Cinco anos após a abolição, mães egressas do cativeiro, pobres, não tinham recursos para garantir o vínculo com seus filhos.
O silêncio do Estado
A desassistência do Estado e a sanha dos ex-senhores colocavam mães e filhos egressos do cativeiro em uma constante situação de insegurança, num contexto marcado por tensões, rupturas e continuidades. No entanto, não sem resistência, essas mães engendraram estratégias para proteger a própria liberdade e a de seus filhos. As mães egressas do cativeiro não tinham credibilidade e, por isso, sequer eram citadas em muitos dos processos tutelares. Por sua vez, os ex-senhores se limitavam a informar o nome e a idade do menor, algumas informações sobre si mesmos, como endereço e profissão. Portanto, essa disparidade evidencia as tensões raciais e de classe sexual expostas no judiciário e os privilégios da classe senhorial.

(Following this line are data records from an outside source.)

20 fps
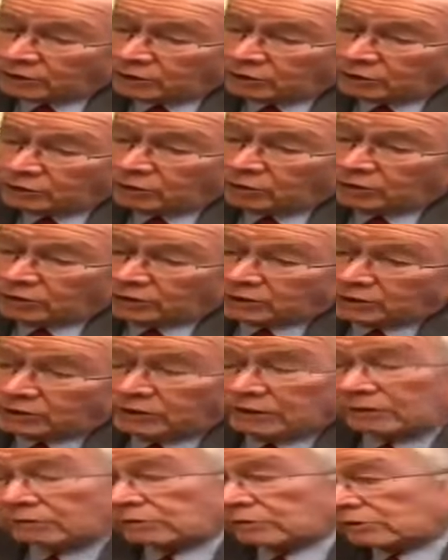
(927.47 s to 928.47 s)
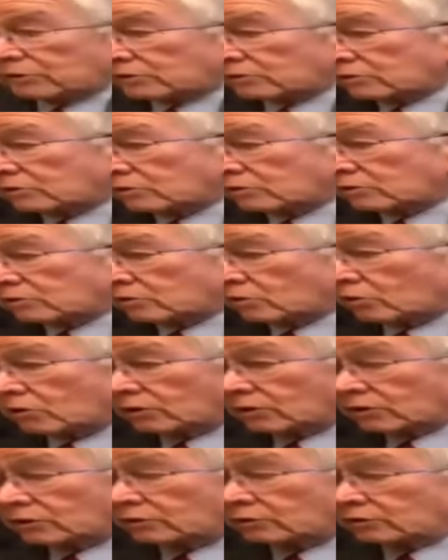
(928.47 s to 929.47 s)
in New York, and I was
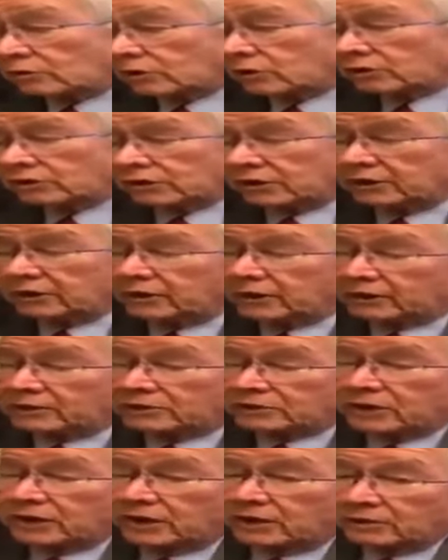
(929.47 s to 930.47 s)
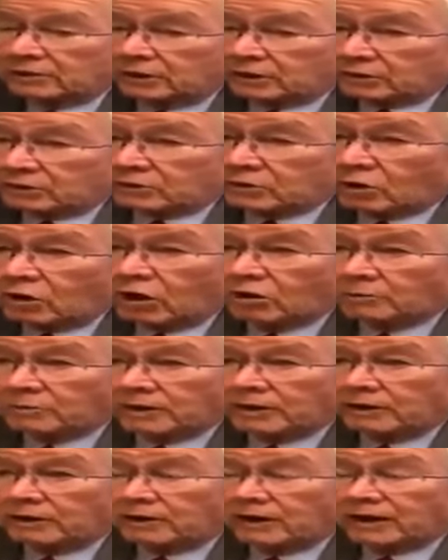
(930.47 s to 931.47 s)
going to New Jersey the next day, and they called
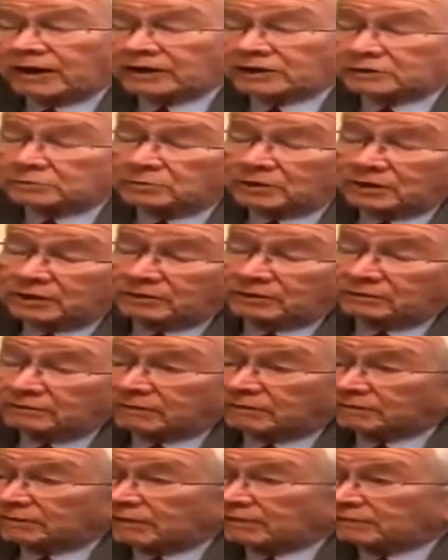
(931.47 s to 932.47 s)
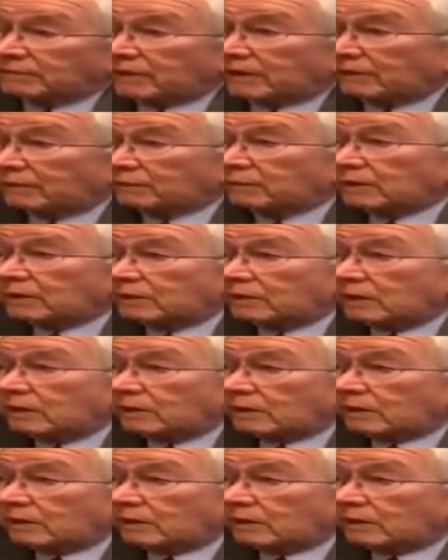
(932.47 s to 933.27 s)
me and asked me if I would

Estratégias e redes de solidariedade das mães libertas
O engajamento de José do Patrocínio, denunciando os processos tutelares e propondo a mobilização em favor das libertas, corrobora a permanência da mobilização de segmentos abolicionistas em defesa da liberdade. A despeito de todos os desafios, as mulheres mães libertas reuniram esforços para defender o direito ao vínculo com seus filhos e a segurança deles. Elas desafiaram a estrutura racista e patriarcal que marcava aquela sociedade e se movimentaram para defender seus projetos de vida. Assim, nesse movimento, a manutenção dos laços familiares em segurança foi um quesito fundamental. A dinâmica de disputa nos juízos de órfãos em torno dos ex-ingênuos, envolvendo suas mães e os ex-senhores, revela uma sociedade que buscou se consolidar pela hierarquização do sistema escravista. Enfim, o passado em escravidão foi um elemento decisivo na jurisprudência que se formou nos juízos de órfãos. Isso porque considerou os ex-senhores aptos para tutelar filhos que não eram deles, ao mesmo tempo que desqualificava a maternidade da mulher livre. E, assim, ameaçava os vínculos familiares entre mães e filhos egressos do cativeiro.